As always my feelings are chaotic. Like a lot of people in this world, I have trust issues. It takes me a while to feel free around others.

Within my lifespan of dating so far, I only had two real connections- meaning I was truly and utterly myself instantly. I felt safe, I felt grounded, I was in the moment. It was an amazing feeling to have, especially for someone like me who is an introvert and struggle to make connections with others.

My first was the first of many.

I thought I felt LOVE on my part and maybe it was. 😅 I was scared shitless because I knew I was the only one developing these feelings quickly. It was my first and only online relationship. We talked for months. Communicated all day. He was also my Master at the time, the only one that I ever had. He fucked me mentally in the most euphoric way I never experienced before. He made me do and say things I never done. Things I secretly wanted but was to scared to admit it. 

After we went our separate ways. I didn't want to commit to labelling myself as a slave in the BDSM community because honestly I'm still trying to figure myself out. Also I don't care for labels but I guess it's just human nature to categories things, it makes it easier, I guess 🤷.

My second real connections was a real live, in person man lol. I felt no insecurities at all. I felt so comfortable within his space, so I let him into mines, it was very natural.

It was hard to be separate from him which scared me because I knew that what we had would not last long. Months ago before we even meet he planned to go overseas to live. So I told myself not to get attached. And of course it's easier said than done.

The day came when it was time for him to go. And though I wanted to beg him to stay, I told him to have a great adventure.

Honestly I was happy for him but I was also hurting inside and never truly told him the extent of it. I did what I always do, I plastered a smile and told him I'm OK when he asked.

And I think it's was a good decision because honestly looking back. It's was the best vanilla relationship I ever had. But at some point I knew I would have crave to be dominated. And I knew for a fact that he did not have a Dom bone in his body.
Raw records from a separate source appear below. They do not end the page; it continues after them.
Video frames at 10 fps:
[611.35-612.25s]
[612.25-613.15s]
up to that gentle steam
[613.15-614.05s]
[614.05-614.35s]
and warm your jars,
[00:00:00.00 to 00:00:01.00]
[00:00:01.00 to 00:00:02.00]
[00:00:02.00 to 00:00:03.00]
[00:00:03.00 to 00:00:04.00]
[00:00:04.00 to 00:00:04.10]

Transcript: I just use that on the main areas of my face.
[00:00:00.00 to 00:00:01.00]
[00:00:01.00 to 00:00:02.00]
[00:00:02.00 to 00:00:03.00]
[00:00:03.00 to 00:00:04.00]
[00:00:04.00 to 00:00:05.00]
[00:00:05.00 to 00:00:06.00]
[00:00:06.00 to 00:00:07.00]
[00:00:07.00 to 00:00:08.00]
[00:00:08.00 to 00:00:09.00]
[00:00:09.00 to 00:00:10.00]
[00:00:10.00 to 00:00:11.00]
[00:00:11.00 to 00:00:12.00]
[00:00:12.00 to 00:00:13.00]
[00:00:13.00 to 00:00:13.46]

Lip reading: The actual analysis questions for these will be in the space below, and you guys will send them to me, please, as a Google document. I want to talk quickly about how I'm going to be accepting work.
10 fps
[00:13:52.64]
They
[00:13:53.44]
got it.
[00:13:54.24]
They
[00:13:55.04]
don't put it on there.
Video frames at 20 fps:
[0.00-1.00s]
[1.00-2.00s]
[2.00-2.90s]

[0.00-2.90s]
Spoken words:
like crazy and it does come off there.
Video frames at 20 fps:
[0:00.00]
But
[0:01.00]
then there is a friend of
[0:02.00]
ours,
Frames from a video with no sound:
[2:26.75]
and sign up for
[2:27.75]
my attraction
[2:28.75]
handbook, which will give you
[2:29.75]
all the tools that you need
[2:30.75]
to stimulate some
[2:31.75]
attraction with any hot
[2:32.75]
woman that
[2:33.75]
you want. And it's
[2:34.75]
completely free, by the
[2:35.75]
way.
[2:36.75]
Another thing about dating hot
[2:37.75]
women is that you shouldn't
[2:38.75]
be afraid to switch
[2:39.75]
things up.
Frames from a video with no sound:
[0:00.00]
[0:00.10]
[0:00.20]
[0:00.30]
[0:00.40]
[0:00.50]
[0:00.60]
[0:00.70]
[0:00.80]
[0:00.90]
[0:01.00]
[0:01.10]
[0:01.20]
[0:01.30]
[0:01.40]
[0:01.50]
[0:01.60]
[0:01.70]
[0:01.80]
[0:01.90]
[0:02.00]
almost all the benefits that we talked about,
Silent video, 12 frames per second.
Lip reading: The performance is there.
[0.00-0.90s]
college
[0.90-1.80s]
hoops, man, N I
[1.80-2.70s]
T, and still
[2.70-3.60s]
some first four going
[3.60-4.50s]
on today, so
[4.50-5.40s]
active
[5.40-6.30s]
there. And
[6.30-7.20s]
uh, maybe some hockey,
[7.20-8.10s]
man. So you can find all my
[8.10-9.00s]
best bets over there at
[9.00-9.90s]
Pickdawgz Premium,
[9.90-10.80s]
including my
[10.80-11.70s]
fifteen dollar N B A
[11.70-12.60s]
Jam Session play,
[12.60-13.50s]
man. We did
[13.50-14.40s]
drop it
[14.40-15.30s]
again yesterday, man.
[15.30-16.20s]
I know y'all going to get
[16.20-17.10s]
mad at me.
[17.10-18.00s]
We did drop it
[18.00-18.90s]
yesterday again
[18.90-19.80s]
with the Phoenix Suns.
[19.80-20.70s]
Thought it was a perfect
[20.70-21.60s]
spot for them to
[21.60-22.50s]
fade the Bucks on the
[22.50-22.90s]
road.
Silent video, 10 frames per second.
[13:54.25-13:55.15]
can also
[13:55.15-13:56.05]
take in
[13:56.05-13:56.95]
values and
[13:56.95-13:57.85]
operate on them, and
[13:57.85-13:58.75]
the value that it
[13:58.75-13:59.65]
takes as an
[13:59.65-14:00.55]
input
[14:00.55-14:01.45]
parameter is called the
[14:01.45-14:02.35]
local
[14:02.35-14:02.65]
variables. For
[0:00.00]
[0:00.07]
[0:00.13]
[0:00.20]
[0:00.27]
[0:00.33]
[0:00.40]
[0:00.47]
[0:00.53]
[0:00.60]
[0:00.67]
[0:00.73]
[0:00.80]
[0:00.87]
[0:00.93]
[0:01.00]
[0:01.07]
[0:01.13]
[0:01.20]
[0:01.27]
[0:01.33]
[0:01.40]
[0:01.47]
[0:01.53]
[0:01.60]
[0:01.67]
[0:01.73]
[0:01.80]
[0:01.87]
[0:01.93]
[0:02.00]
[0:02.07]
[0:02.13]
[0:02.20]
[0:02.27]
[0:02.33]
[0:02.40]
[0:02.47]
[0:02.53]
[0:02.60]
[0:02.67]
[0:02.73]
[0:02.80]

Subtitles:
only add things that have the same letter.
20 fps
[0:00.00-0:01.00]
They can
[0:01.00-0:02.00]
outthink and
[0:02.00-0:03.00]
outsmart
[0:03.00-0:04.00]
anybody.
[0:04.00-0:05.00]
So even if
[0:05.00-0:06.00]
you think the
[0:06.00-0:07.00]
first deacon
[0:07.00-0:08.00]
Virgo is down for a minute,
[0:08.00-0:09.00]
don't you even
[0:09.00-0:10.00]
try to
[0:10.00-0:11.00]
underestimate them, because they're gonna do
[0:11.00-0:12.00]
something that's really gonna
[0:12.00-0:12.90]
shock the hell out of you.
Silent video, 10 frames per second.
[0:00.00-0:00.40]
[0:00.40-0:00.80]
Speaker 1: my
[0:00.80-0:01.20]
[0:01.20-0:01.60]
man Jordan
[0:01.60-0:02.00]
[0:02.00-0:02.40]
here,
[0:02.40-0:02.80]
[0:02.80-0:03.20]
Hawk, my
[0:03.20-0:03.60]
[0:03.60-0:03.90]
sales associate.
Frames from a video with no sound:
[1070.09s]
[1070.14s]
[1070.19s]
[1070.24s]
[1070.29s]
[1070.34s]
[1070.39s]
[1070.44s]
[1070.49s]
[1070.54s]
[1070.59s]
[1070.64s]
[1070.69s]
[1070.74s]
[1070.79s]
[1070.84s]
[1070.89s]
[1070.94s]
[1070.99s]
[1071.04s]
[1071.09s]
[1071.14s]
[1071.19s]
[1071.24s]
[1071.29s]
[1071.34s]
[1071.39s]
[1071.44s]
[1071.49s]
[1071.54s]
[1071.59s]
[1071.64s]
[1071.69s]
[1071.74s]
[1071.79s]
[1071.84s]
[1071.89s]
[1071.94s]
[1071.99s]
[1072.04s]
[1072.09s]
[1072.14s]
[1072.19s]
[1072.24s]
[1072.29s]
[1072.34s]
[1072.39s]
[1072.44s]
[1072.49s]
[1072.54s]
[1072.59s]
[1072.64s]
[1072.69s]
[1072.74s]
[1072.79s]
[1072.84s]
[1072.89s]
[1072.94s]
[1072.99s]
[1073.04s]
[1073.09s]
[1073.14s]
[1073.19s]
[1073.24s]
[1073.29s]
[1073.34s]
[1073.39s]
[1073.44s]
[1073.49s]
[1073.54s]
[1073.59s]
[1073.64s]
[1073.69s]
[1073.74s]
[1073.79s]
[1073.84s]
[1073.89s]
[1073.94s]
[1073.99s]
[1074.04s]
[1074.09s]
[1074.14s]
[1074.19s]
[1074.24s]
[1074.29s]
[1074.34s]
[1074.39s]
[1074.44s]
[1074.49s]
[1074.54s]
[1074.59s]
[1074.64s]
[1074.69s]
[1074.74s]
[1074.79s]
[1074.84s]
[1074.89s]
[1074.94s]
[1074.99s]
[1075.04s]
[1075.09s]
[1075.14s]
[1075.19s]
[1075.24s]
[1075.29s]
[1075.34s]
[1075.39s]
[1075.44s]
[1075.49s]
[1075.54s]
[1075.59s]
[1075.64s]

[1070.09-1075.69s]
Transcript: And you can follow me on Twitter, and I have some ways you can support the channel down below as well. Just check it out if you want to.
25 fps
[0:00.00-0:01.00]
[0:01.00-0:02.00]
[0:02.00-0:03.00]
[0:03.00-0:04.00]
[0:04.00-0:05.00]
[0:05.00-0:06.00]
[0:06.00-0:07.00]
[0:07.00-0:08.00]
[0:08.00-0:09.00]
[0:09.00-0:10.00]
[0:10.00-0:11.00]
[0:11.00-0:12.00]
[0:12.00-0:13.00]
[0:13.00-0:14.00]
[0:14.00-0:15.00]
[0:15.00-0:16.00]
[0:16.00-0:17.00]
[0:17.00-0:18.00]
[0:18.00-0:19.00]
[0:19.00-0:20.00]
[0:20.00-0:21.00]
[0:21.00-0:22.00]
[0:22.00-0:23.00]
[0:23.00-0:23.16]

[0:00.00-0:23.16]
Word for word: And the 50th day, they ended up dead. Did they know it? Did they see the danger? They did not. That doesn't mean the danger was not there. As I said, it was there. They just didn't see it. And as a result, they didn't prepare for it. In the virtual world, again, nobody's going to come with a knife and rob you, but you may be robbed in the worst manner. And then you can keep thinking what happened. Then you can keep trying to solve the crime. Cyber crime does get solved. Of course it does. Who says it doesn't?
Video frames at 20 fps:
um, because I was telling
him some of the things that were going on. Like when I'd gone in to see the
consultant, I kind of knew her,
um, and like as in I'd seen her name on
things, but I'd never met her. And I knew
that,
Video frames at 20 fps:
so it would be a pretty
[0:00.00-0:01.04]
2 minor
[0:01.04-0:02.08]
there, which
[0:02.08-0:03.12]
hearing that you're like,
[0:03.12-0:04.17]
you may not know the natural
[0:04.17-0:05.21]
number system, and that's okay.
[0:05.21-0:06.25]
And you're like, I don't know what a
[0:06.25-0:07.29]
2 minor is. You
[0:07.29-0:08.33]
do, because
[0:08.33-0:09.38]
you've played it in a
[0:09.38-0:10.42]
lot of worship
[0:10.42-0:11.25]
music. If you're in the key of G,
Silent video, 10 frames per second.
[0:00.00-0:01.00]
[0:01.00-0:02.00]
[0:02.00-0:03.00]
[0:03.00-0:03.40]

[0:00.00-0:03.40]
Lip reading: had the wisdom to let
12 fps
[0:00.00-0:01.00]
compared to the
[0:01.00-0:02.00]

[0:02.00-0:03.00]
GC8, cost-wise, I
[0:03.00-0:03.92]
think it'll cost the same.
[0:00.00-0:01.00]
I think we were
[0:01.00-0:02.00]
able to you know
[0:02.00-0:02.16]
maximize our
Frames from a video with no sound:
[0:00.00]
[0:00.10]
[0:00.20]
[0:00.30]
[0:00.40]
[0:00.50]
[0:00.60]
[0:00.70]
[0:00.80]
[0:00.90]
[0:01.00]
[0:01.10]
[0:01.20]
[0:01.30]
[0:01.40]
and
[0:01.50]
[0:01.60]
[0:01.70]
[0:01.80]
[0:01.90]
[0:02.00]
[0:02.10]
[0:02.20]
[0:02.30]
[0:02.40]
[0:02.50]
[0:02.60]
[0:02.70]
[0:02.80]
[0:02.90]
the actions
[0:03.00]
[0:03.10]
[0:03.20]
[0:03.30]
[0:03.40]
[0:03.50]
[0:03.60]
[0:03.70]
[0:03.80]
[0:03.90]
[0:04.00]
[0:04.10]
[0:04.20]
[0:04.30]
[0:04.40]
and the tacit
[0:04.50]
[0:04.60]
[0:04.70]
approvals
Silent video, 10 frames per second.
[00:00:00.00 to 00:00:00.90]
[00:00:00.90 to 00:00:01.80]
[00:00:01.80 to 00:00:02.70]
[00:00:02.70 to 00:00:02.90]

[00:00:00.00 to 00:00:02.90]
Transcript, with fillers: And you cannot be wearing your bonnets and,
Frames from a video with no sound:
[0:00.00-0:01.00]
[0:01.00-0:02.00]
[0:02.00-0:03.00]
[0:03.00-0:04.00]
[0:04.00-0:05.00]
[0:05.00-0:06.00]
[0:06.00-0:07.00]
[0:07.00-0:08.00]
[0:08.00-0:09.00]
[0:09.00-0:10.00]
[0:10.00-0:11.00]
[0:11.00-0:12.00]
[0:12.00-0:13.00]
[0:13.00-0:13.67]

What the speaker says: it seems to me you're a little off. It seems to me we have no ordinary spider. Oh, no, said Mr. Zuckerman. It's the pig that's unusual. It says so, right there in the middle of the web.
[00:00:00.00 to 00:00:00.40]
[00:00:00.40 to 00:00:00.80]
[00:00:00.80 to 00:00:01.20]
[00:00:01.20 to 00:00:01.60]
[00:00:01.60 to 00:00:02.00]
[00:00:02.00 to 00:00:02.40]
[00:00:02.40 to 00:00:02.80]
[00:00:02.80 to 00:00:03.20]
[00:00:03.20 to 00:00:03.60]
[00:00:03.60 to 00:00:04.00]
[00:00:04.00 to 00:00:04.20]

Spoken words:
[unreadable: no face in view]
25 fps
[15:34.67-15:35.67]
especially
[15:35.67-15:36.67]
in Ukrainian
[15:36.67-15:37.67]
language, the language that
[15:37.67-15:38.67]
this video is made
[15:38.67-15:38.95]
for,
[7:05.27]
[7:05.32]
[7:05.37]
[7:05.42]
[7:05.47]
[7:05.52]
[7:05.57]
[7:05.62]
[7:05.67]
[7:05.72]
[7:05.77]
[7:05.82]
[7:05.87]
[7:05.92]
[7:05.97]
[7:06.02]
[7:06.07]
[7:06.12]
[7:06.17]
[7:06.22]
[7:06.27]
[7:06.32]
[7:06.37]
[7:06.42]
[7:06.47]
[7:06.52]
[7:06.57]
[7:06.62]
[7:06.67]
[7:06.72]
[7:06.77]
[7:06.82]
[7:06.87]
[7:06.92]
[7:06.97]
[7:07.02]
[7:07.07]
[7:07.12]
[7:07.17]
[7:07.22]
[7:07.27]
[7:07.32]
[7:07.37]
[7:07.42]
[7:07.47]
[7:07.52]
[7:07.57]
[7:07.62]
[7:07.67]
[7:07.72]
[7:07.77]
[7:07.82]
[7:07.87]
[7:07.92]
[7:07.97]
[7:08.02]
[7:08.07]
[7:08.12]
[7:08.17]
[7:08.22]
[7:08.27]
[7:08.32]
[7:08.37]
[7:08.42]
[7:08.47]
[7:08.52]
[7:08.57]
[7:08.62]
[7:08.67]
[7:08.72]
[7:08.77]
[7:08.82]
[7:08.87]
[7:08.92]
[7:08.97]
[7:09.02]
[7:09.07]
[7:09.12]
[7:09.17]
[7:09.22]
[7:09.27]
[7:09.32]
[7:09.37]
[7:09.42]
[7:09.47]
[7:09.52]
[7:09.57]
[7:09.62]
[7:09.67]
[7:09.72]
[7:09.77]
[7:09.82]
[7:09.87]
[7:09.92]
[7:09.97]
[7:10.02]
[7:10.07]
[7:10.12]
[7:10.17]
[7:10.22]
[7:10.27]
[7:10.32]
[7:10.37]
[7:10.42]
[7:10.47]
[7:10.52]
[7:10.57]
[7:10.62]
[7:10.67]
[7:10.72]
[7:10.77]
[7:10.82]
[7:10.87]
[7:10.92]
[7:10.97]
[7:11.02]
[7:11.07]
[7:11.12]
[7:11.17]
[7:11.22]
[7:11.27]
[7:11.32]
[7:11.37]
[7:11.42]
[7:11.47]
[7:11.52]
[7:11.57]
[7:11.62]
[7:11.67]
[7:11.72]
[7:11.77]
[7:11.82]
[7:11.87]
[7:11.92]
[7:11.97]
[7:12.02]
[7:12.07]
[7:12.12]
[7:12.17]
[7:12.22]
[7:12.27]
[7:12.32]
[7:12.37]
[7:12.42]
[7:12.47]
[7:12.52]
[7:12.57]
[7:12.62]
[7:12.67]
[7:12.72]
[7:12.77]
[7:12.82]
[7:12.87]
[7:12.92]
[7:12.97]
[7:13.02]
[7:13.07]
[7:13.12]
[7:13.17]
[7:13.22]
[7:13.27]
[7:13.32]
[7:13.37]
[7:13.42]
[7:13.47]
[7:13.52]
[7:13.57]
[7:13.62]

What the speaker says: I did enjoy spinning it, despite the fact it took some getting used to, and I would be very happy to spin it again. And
Lol. I don't know where I'm going with this but I guess today I was wondering if I should've fought to keep my relationships going? If I should've look past certain things and try to make them work?

Should I have stayed with my online relationship even though I craved real touch? Real discipline, real everything. 

Should I have shown him my real feelings at the time and ask him to not leave, just because I wanted him around.

Maybe I'm feeling this way because I miss having a companion. Someone who outerly gets me and I him. That doesn't come my way often and I wonder if it ever will. I'm still hopeful tho.

 

Sincerely A

Curiousmind​(sub female){Owned} - Positivity is a big thing! Past is the past. Don’t dwell in it…🌈🦋 I believe if it happened the way it happened it was meant to be like that.
We change, we mature, we develop as the life journey progresses.